For any $0<p<1$ and $r$ a positive integer, the probability function
$$f(x)={{r+x-1}\choose{x}}p^r(1-p)^x \ \ \ \ \ \ x=0,1,2…$$
defines a random variable $X$.
Compute the mgf of $X$ to show that
$$m_X(u)=\Big(\frac{p}{1-(1-p)e^u)}\Big)^r \ \ \ \ \ \ \ u<\text{ln}((1-p)^{-1})$$
I have seen many solutions online, but I am still a bit unsure of how to proceed. So far I have,
$$m_X(u)=\sum_{x=1}^{\infty} e^{ux}fx$$
$$m_X(u)=\sum_{x=1}^{\infty} e^{ux}{{r+x-1}\choose{x}}p^r(1-p)^x$$
I am unsure of how to proceed. I have tried to simplify the above expression to
$${{r+x-1}\choose{x}}=\frac{(r+y-1)!}{(r-1)! \ y!}$$
But this did not yield anything promising.
I saw a solution on this site which used the identity
$${{-r}\choose{y}}=(-1)^y\frac{(r+y-1)!}{(r-1)! \ y!}$$
But I don't understand where this result has come from, nor how to prove it.
Best Answer
Let's do it your way, and then let's do it another way that may or may not be preferable. Using your notation,
$$\begin{align*} m_X(u) &= \sum_{x=0}^\infty e^{ux} \binom{r+x-1}{x} p^r (1-p)^x \\ &= \sum_{x=0}^\infty \binom{r+x-1}{x} p^r ((1-p)e^u)^x \\ &= \frac{p^r}{(1-(1-p)e^u)^r} \sum_{x=0}^\infty \binom{r+x-1}{x} (1 - (1-p)e^u)^r ((1-p)e^u)^x \\ &= \left(\frac{p}{1-(1-p)e^u}\right)^r. \end{align*}$$
Note that the lower index of summation should begin at $x = 0$ since the support of $X$ is $\{0, 1, 2, \ldots\}$. In the third step, I have pulled out a factor of $p^r$, and inserted a factor of $(1 - (1-p)e^u)^r$, neither of which depends on the variable of summation $x$. Why did I choose this factor to insert? The reason is that if we recall the PMF of a negative binomial distribution, $$\Pr[X = x] = \binom{r+x-1}{x} p^r (1-p)^x,$$ the relationship between the factors $p^r$ and $(1-p)^x$ are such that the bases must add to $1$. So long as $$0 < (1-p)e^u < 1,$$ we can think of this as a Bernoulli probability of a single trial; i.e., let $1-p^* = (1-p)e^u$, where $p^*$ is some "modified" Bernoulli probability of some other negative binomial random variable. In this way, we obtain the sum of probabilities of this "new" negative binomial random variable with parameters $p^*$ and $r$, and the sum of its probabilities over its support is also $1$.
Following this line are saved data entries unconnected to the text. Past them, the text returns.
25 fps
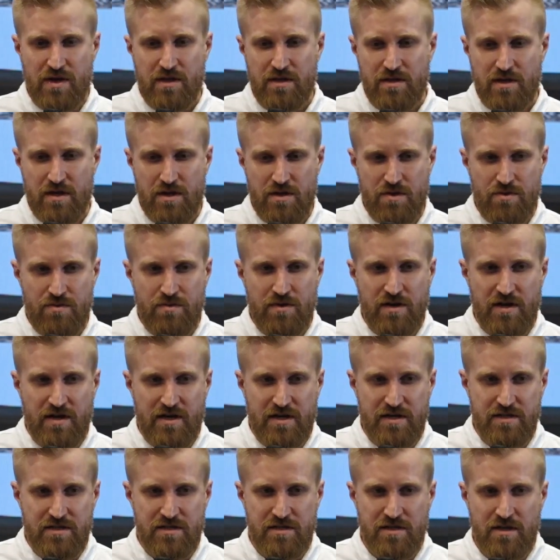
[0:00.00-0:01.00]
the new
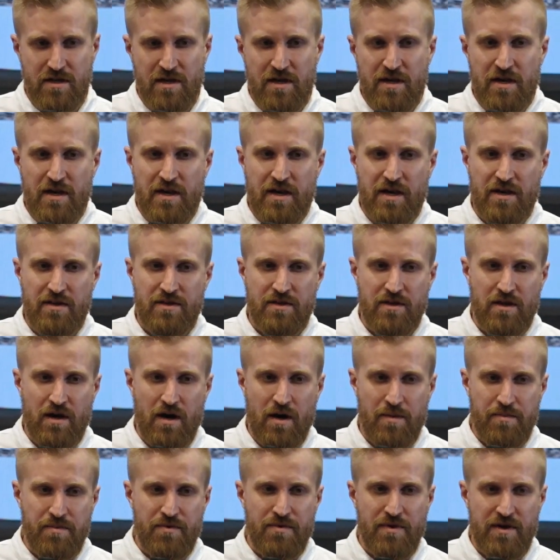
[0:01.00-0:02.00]
cars and
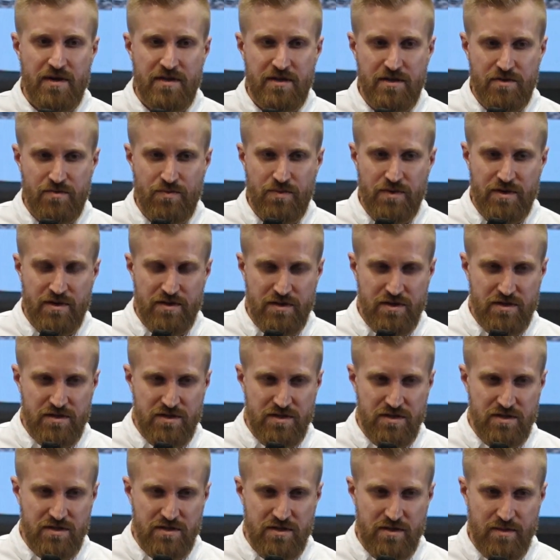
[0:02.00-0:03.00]
operate it within the
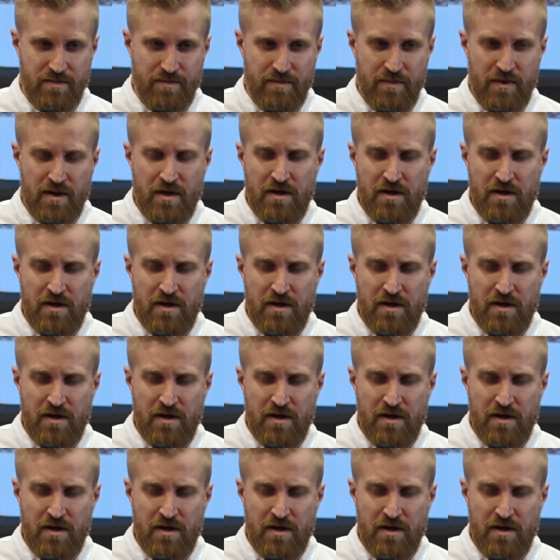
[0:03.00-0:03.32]
system.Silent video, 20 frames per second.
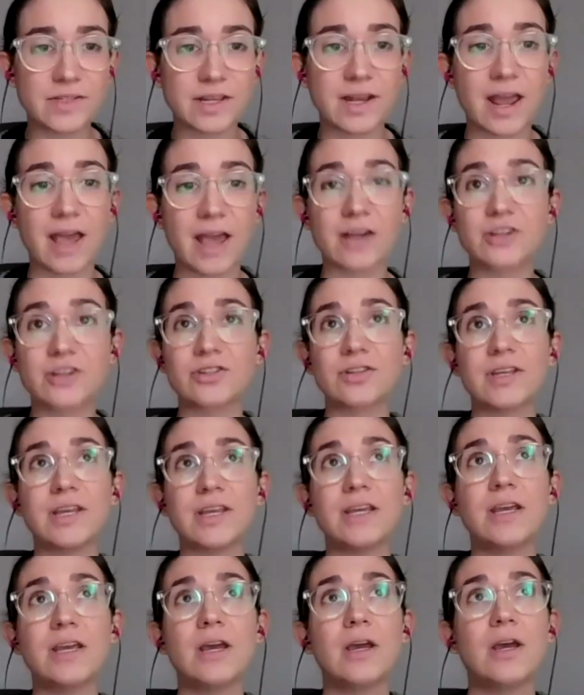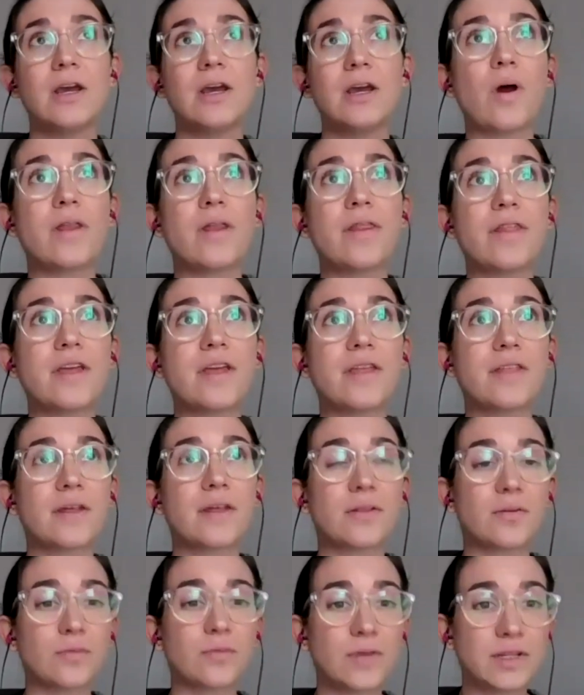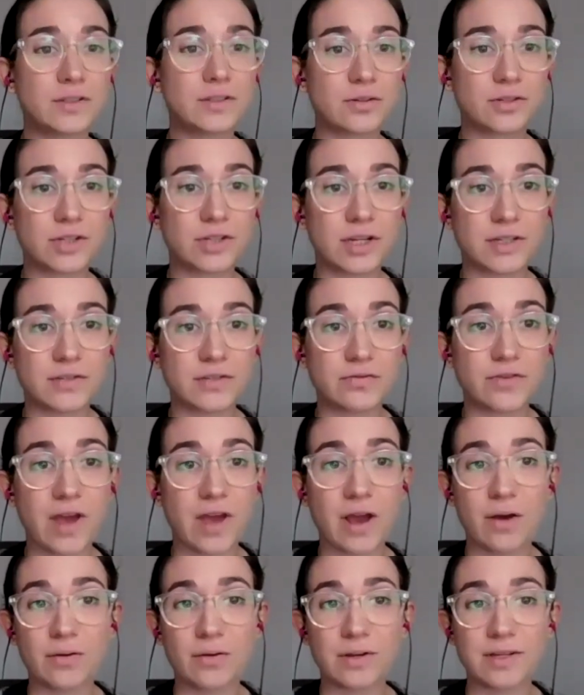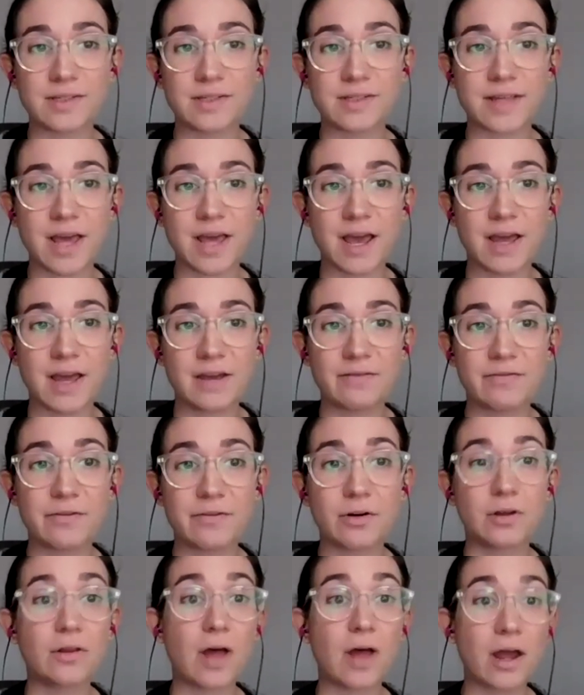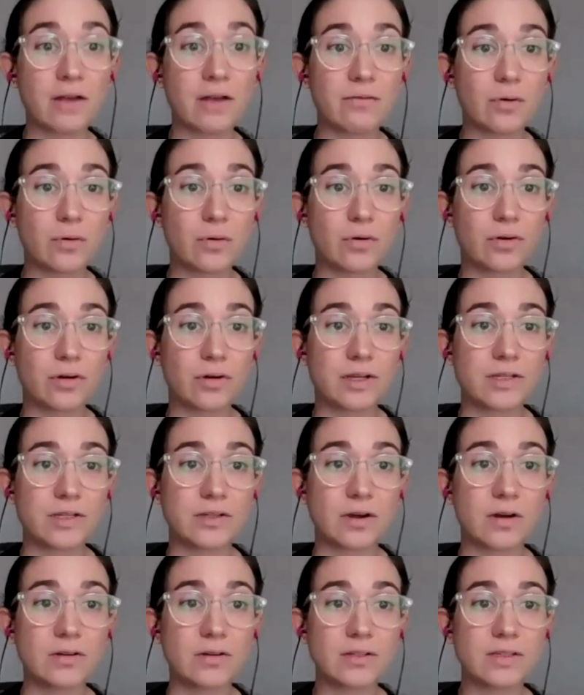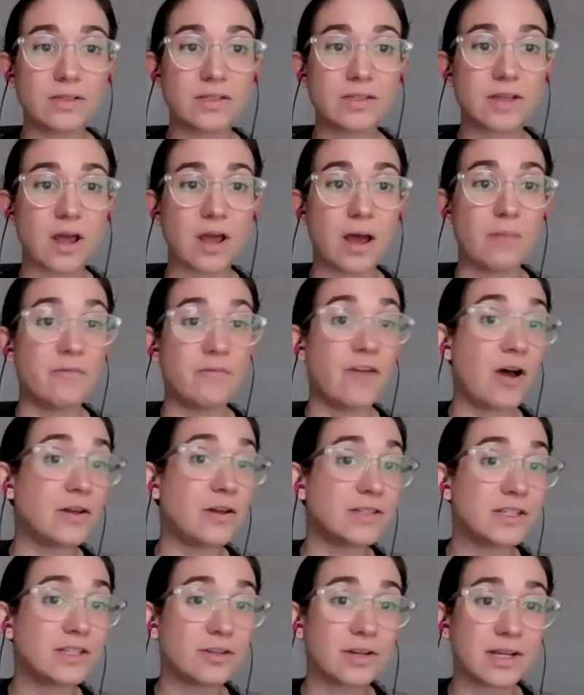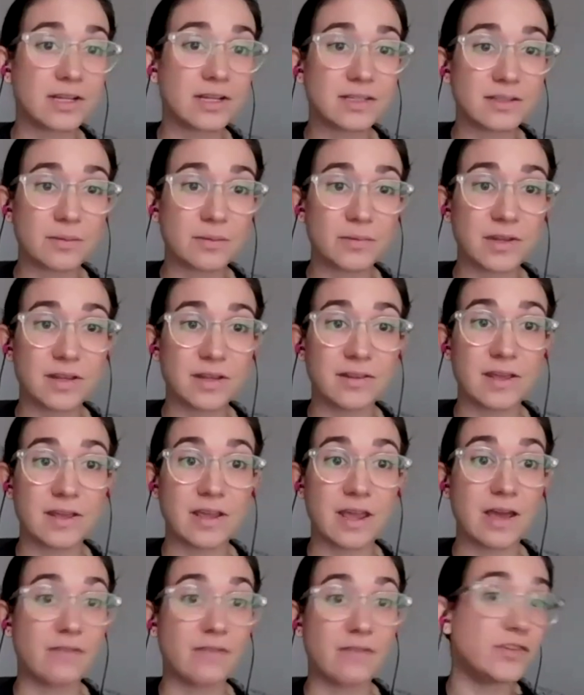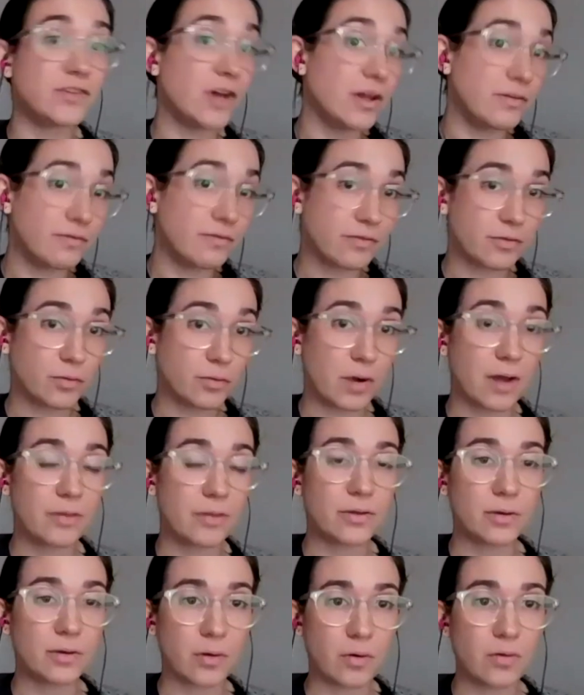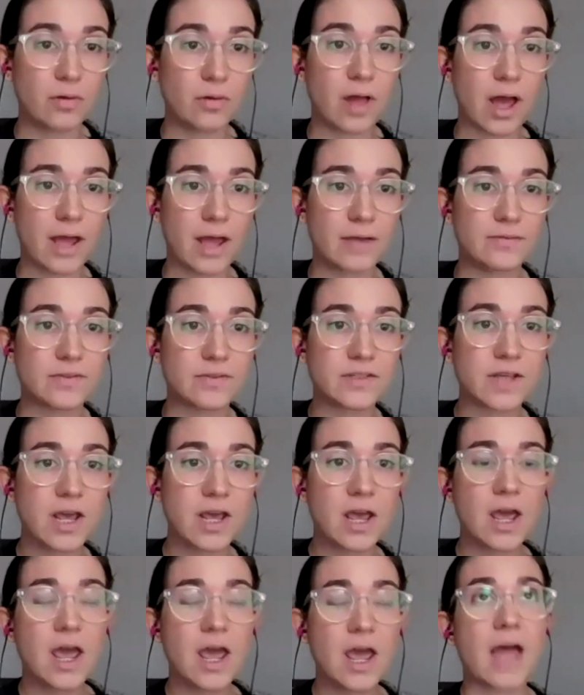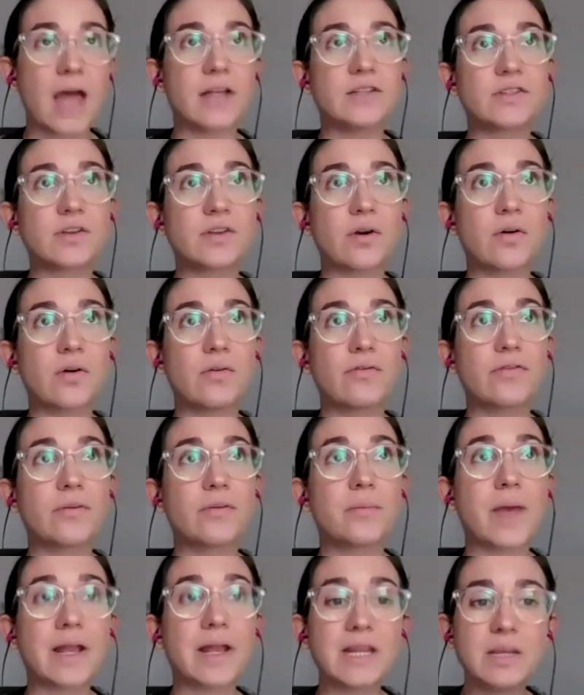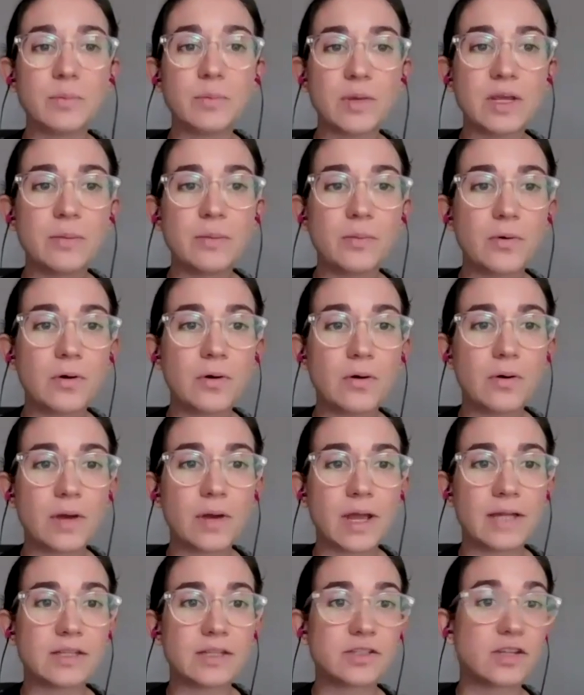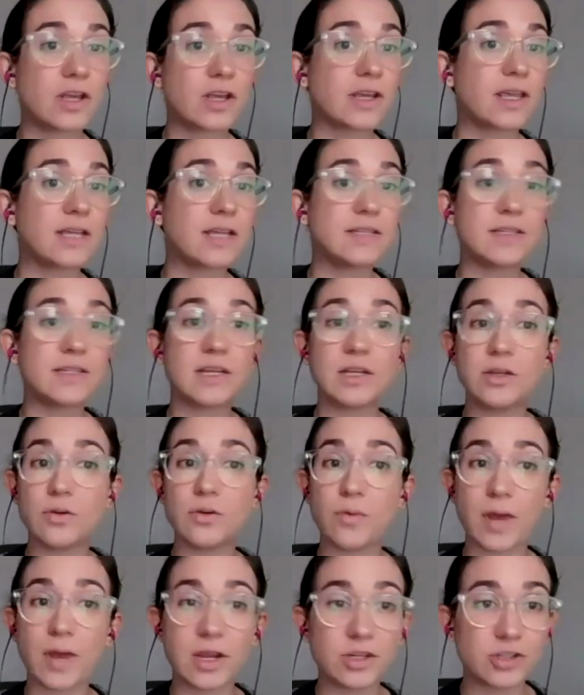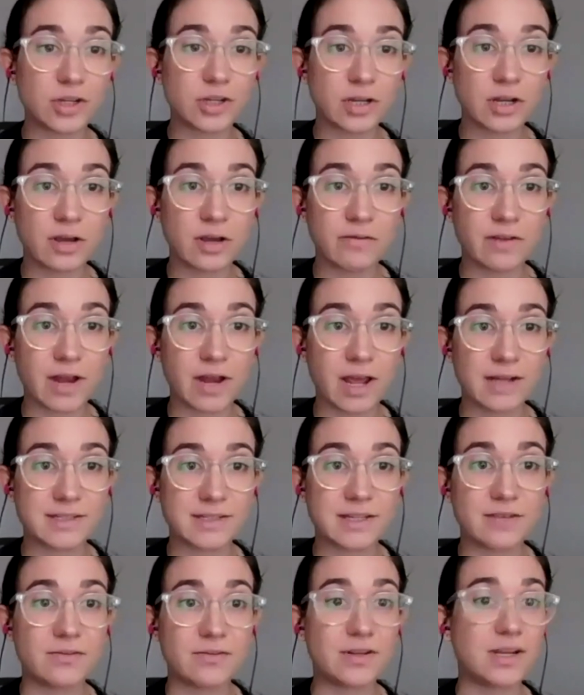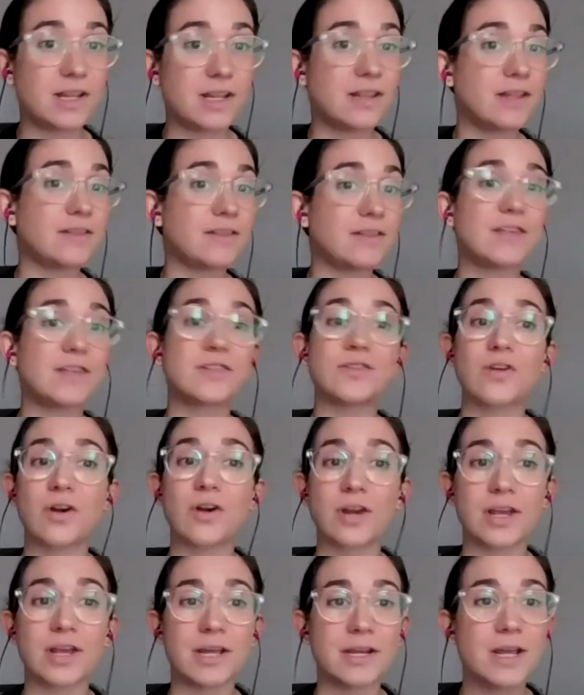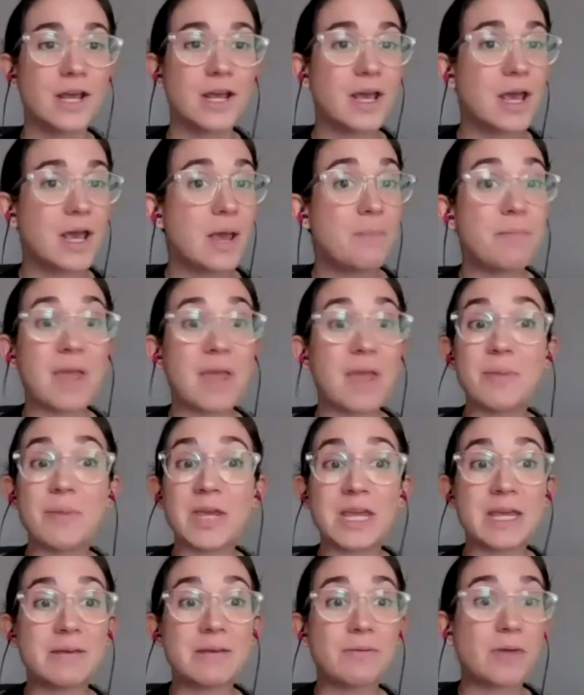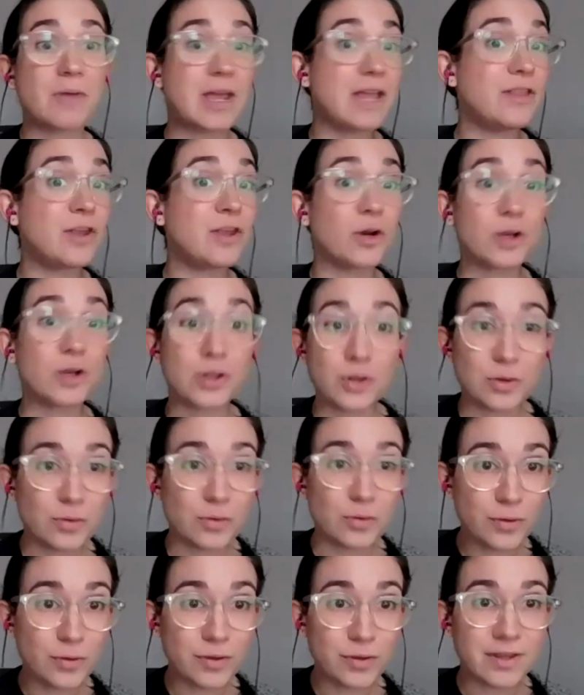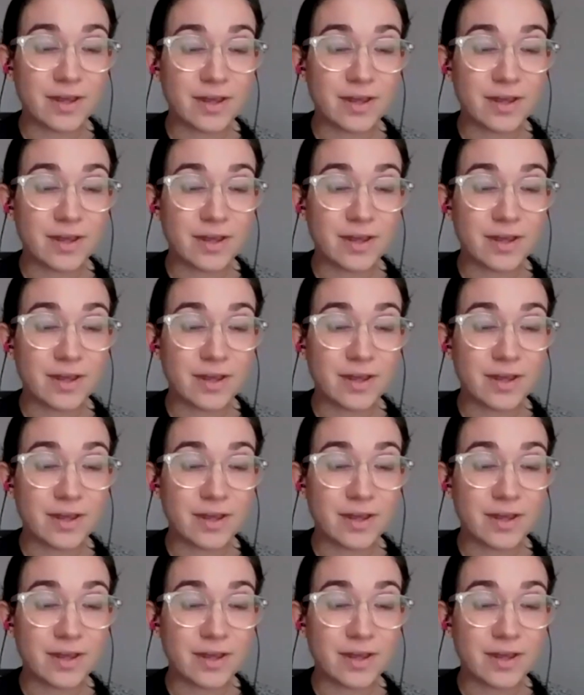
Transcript: And actually, one thing that the research has found is that for a lot of older adults, volunteering is something they have done throughout their whole lives. And so for many people, it's a continuation of an activity that they started maybe in their youth.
What is the other method? Well, recall that a negative binomial random variable is simply the sum of $r$ independent and identically distributed geometric random variables; i.e., $$X = Y_1 + Y_2 + \cdots + Y_r,$$ where $Y \sim \operatorname{Geometric}(p)$, with PMF $$\Pr[Y = y] = p(1-p)^y, \quad y = 0, 1, 2, \ldots.$$ Also recall that the MGF of the sum of $r$ iid random variables is simply the MGF of one such random variable raised to the $r^{\rm th}$ power; i.e., $$m_X(u) = \left(m_Y(u)\right)^r.$$ Now if you already know that the MGF of the geometric distribution is $$m_Y(u) = \frac{p}{1-(1-p)e^u},$$ the result immediately follows. If you don't know this in advance, then you can derive it readily as follows: $$\begin{align*} m_Y(u) &= \sum_{y=0}^\infty e^{uy} p (1-p)^y \\ &= p \sum_{y=0}^\infty ((1-p)e^u)^y \\ &= p \cdot \frac{1}{1-(1-p)e^u}, \end{align*}$$ where the last step is the consequence of the fact that the sum is an infinite geometric series with common ratio $(1-p)e^u$. Of course, this imposes the condition $|(1-p)e^u| < 1$, otherwise the series fails to converge. Since $e^u > 0$ for all $u$, and by construction $0 < p < 1$, it follows that $m_Y(u)$ is defined if and only if $u < -\log(1-p)$. And this restriction carries over into the MGF of the negative binomial distribution.